Distributed Poller Ideas

Hi All,

We have moved from a mix of Nagios and Observium at work to LibreNMS and after setting it up at 6 sites plus a master (all bar the master are behind NAT and have no VPNs between them for operational reasons) and going through the setup of distributed polling, which I have found to be not so reliable in our setup. I started to wonder if there might be a cleaner way.

Currently we have a number of devices that can be seen via the existing master and these can continue to be polled by the master in the current fashion.

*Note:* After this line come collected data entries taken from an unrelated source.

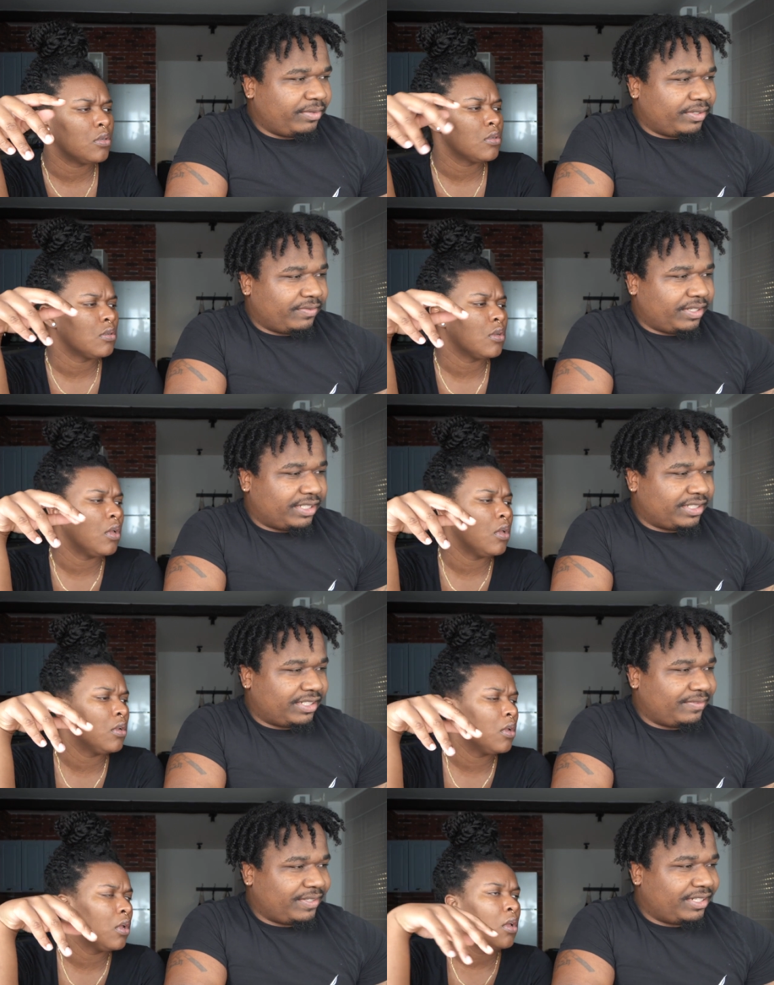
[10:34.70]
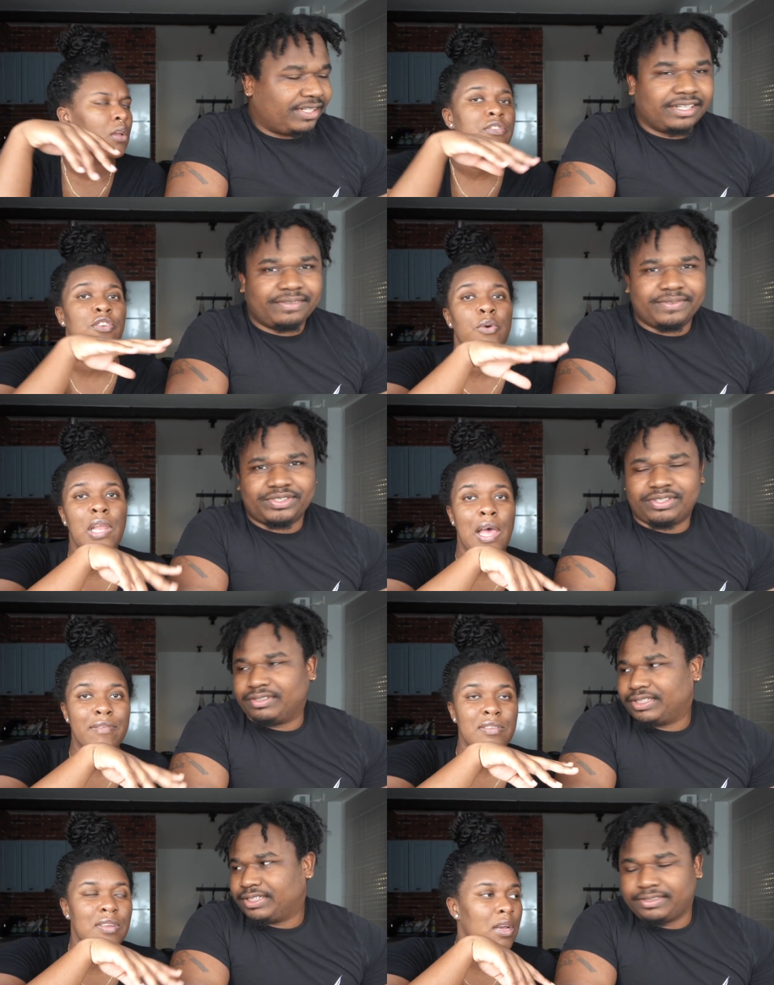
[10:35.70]
Speaker 1: one for last. So they feel like that.
Speaker 2: So
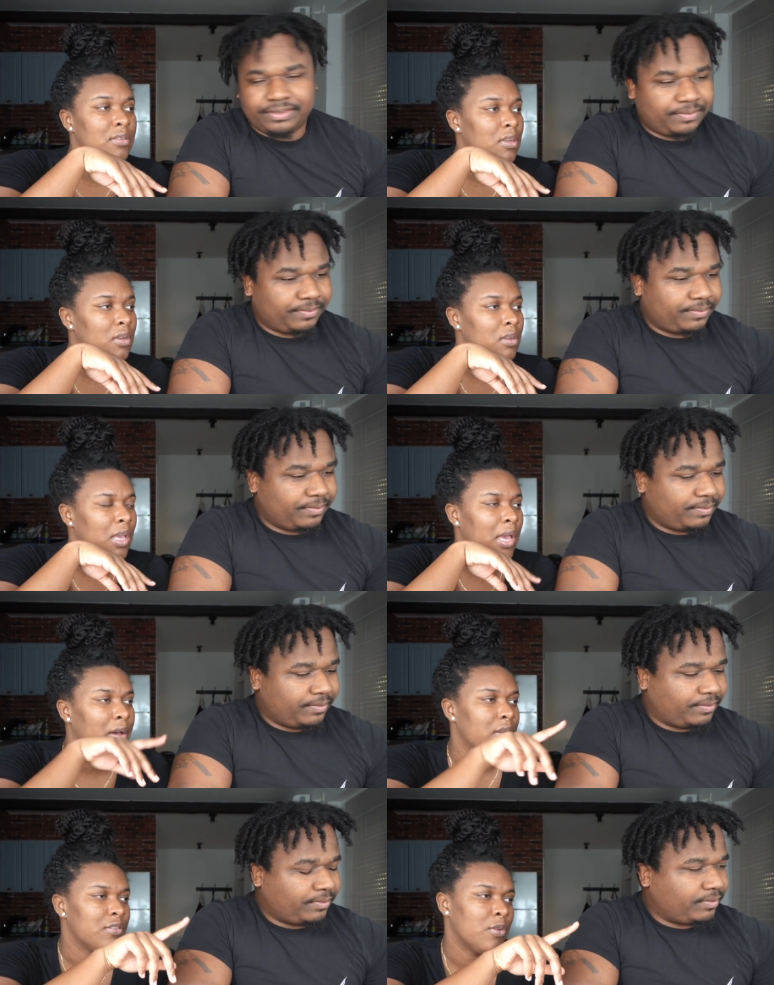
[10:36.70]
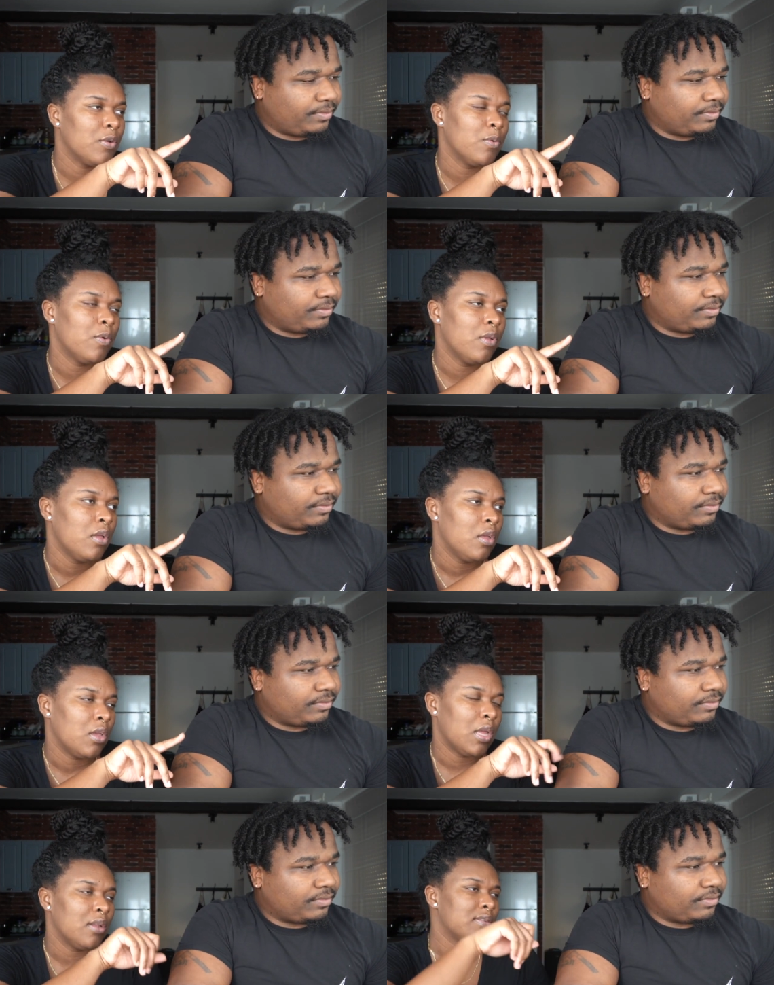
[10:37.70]
eleven snacks here. Yeah. So
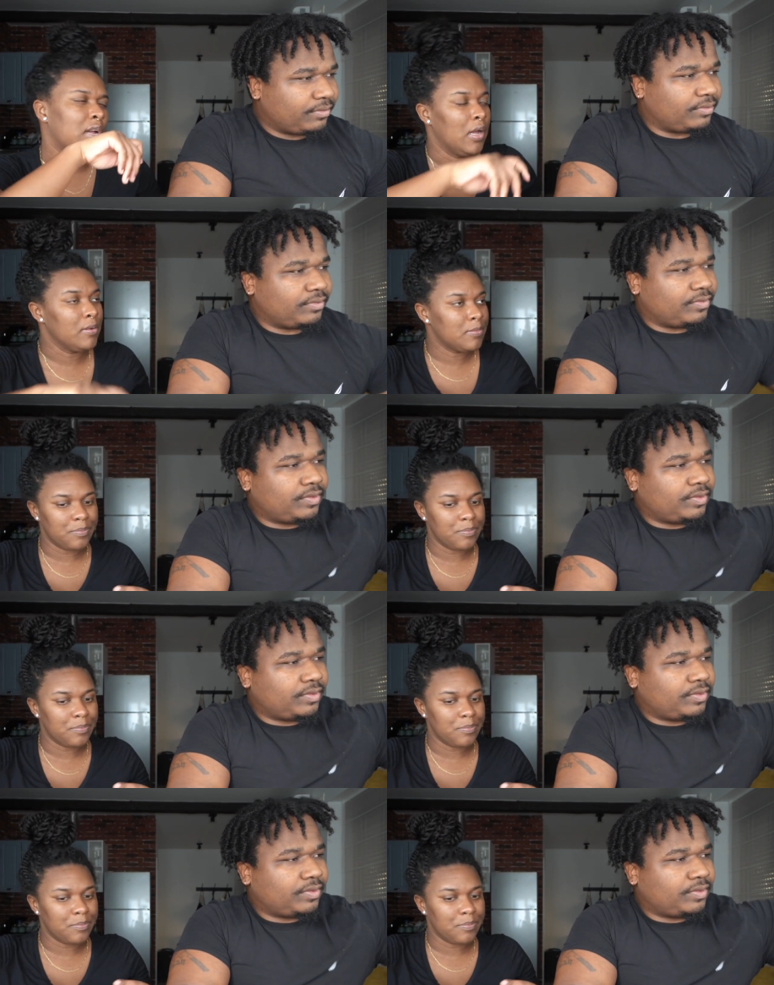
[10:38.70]
get the star.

This is mainly looking at the remote sites, however I would envisage this allowing polling of local devices to be offloaded to another server(s) as if it was a remote site.

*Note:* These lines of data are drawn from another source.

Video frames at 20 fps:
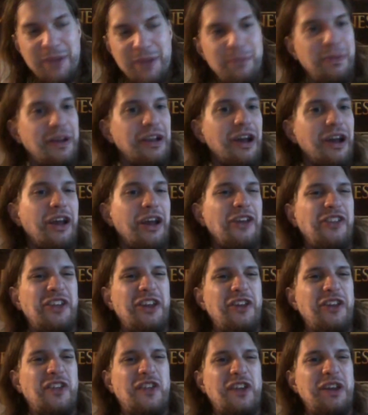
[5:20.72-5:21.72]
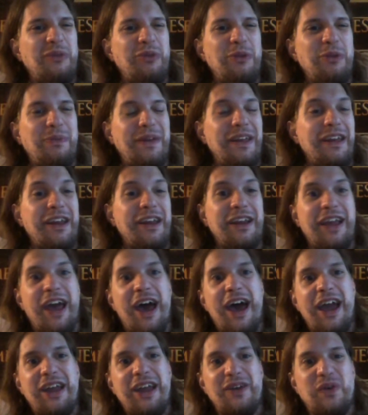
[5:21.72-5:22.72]
Because he seemed to be a
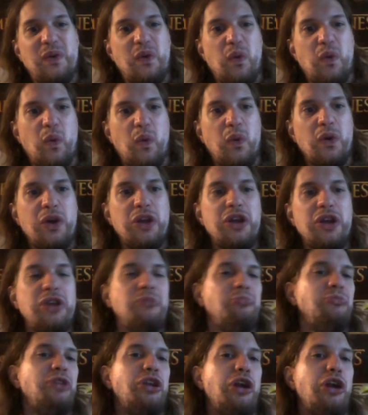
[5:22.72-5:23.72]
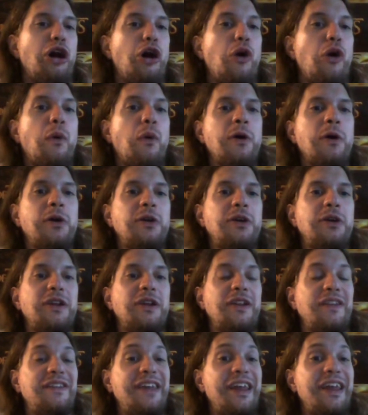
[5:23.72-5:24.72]
guy who, you know,
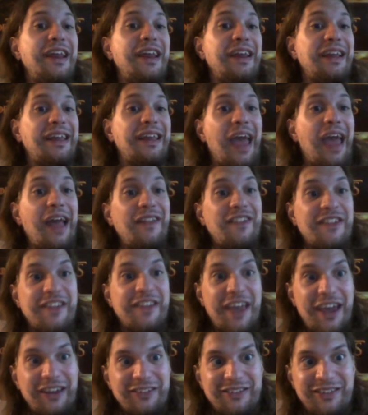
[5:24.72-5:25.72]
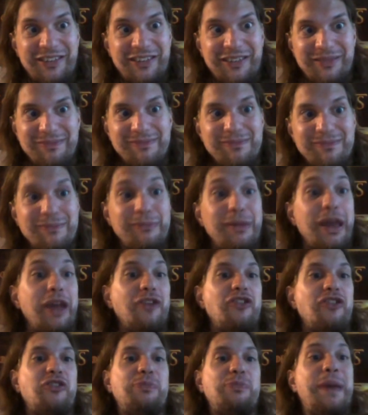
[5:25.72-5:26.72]
didn't get sex and
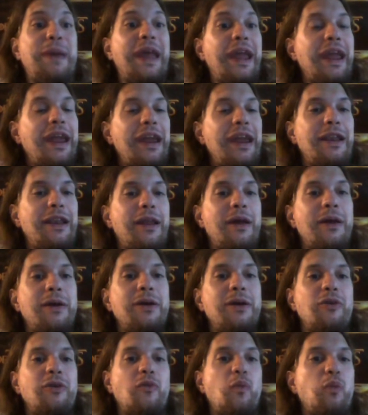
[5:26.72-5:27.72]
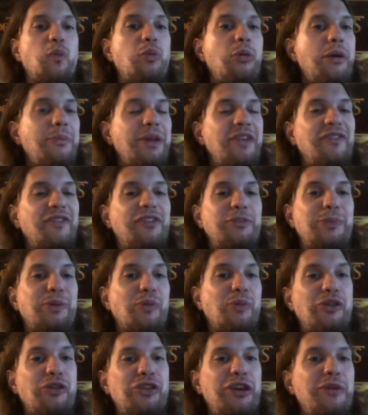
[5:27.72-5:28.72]
just paid women to be
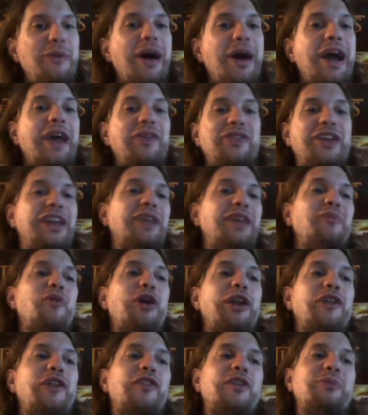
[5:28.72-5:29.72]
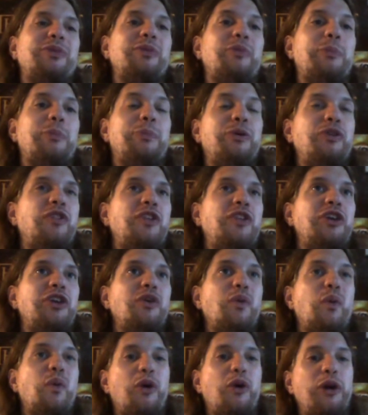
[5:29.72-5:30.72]
with him. I think he wanted something with pussy
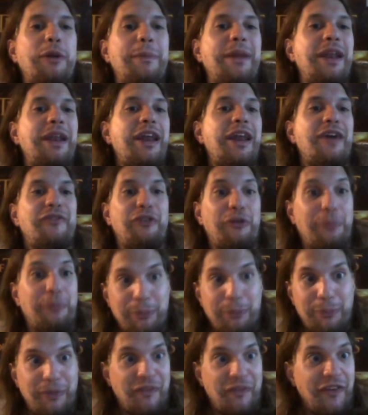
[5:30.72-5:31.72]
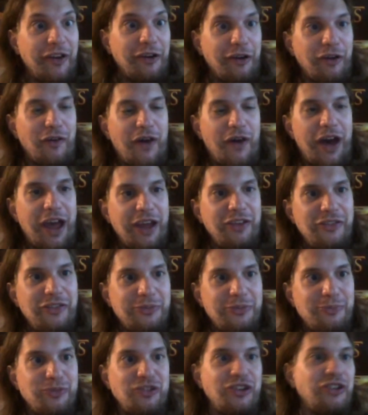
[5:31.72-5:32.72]
galore, but it never materialized.
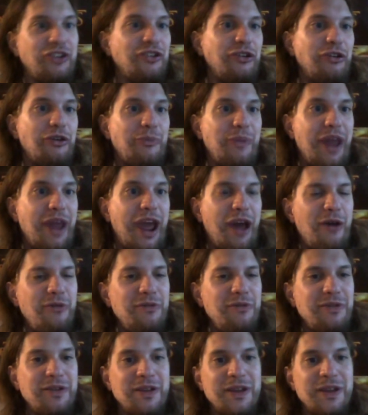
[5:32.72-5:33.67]
She turned him down.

These are my thoughts on a possible replacement and I welcome any suggestions or criticisms on them.

  • Add a method of creating pollers with some sort of unique per poller token.

Devices

Add an endpoint on the API something like /poller/devices

This will produce all of the JSON required for a poller to poll the devices assigned to it.

The poller would then pass the poll data back to an endpoint like /devices/:device_id/result

Where it would be parsed and logged in LibreNMS like a normal poll would be.

Services

Services would operate similarly by using an endpoint something like /poller/services

Where it would use that data to run the checks against against the relevant device using the Nagios plugins installed on the distributed poller.

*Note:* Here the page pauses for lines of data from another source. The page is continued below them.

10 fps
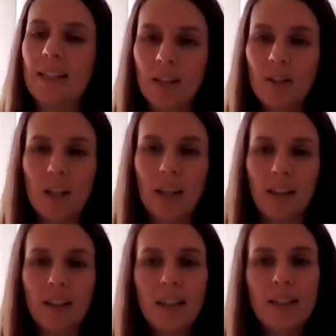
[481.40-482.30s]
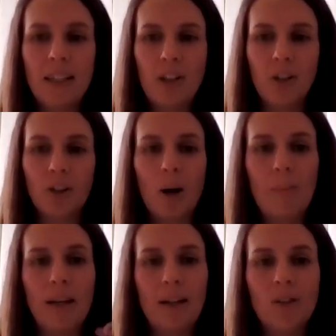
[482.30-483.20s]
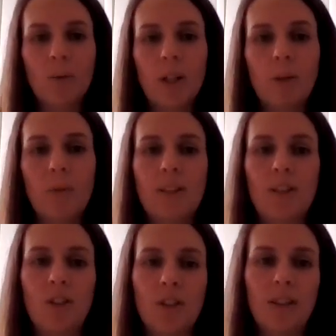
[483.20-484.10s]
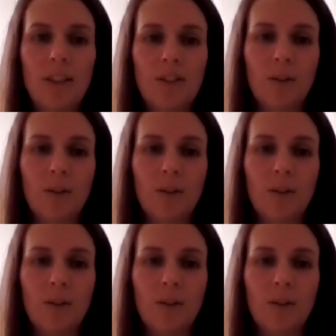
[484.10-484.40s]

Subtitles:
secondary teacher coming in to work with the digital leaders.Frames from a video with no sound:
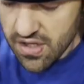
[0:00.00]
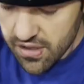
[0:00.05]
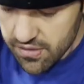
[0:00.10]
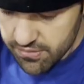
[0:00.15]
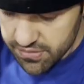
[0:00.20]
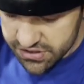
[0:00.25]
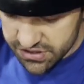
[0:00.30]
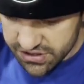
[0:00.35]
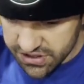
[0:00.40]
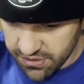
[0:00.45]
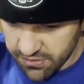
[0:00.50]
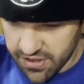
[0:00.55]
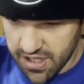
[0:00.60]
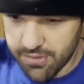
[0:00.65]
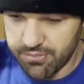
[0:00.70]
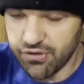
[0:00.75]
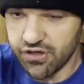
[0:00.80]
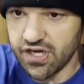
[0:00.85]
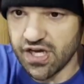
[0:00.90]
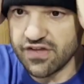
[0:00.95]
But see, when I
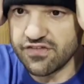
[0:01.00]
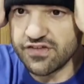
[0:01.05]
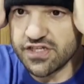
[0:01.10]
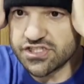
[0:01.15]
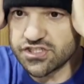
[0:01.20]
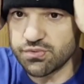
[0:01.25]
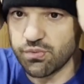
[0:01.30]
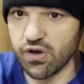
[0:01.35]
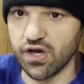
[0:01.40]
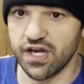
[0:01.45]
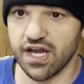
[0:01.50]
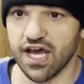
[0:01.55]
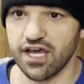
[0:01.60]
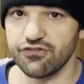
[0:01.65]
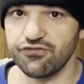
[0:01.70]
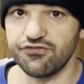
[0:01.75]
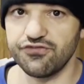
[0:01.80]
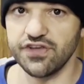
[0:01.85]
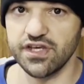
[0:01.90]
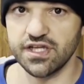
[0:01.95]
put on this one, I
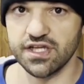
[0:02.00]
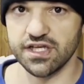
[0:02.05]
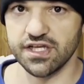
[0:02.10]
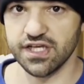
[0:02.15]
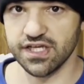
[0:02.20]
feel it.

This data would then be returned via an endpoint similar to /services/:service_id/result

With the relevant alerts setup to point out any pollers/devices/services that have not been reported on in a period.

This is a very rough process, but I feel it would allow expandability and allow users to potentially write their own pollers or come up with ingenious methods of using these endpoints.

I would also like to investigate a way to set services as “passive” meaning they will be skipped by the existing polling methods, this would allow services that want to report their status back to LibreNMS to do so via the above API. For instance backup jobs completing or similar.

After some discussion I would be looking to develop these API endpoints as well as the pollers.

Many Thanks

Dub

tagging @murrant as he’s recently talked about using the api for polling.

I’ll have a read when I get chance.

This is basically what we are looking at doing. But I’m thinking of utilizing websockets to control the pollers as well.

The server would then send a request for data to the poller and the poller would respond with the data. All over a single socket.

My thoughts on how we should approach the V2 web rewrite have shifted a bit. At this time, I want to try to push out a new version of the API with complete coverage. Then I want to modify the current discovery and poller to use the new api. After that we can resume work on the webui rewrite. It also opens up the door for a new poller, possibly in a different language.